**PROBLEM REQUIREMENTS**:
For the entries below, count the lines containing "frames" and give only that number.

================================

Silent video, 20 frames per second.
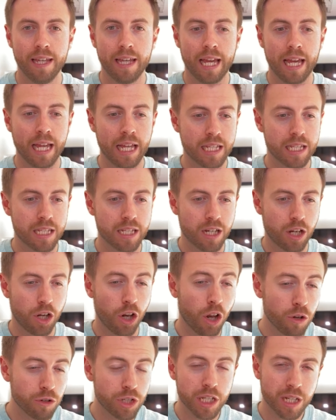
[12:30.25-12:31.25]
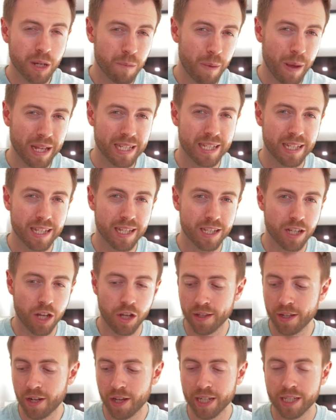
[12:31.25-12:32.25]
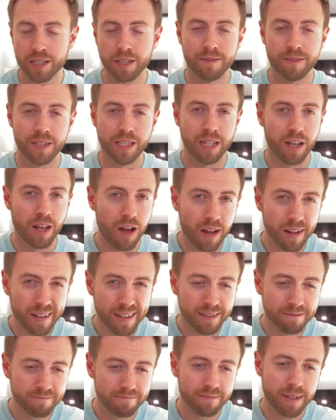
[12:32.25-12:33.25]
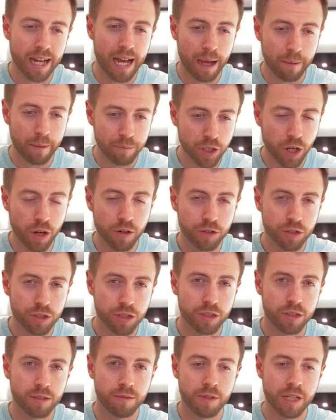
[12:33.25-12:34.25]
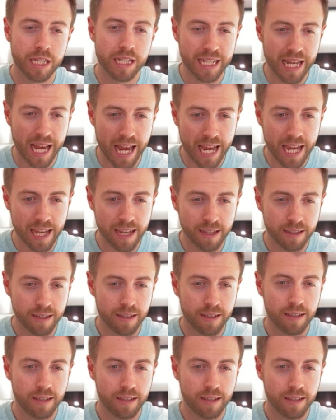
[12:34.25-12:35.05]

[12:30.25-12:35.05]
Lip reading: Its closest competitors are the likes of Solana, Aptos, Sei.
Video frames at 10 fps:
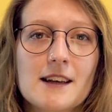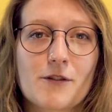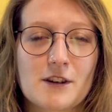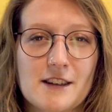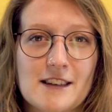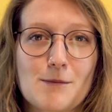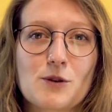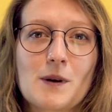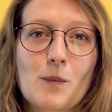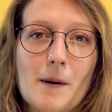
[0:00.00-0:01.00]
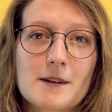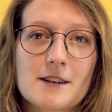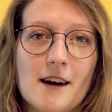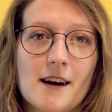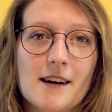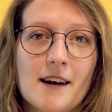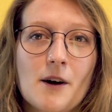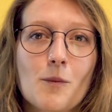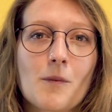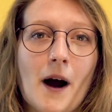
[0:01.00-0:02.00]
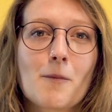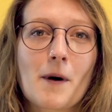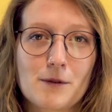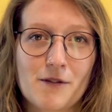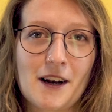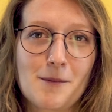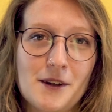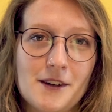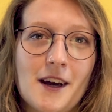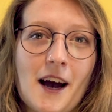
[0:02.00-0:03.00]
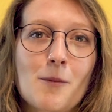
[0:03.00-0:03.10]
differences between web design and web development,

================================

**COMPLETED TASK**:
2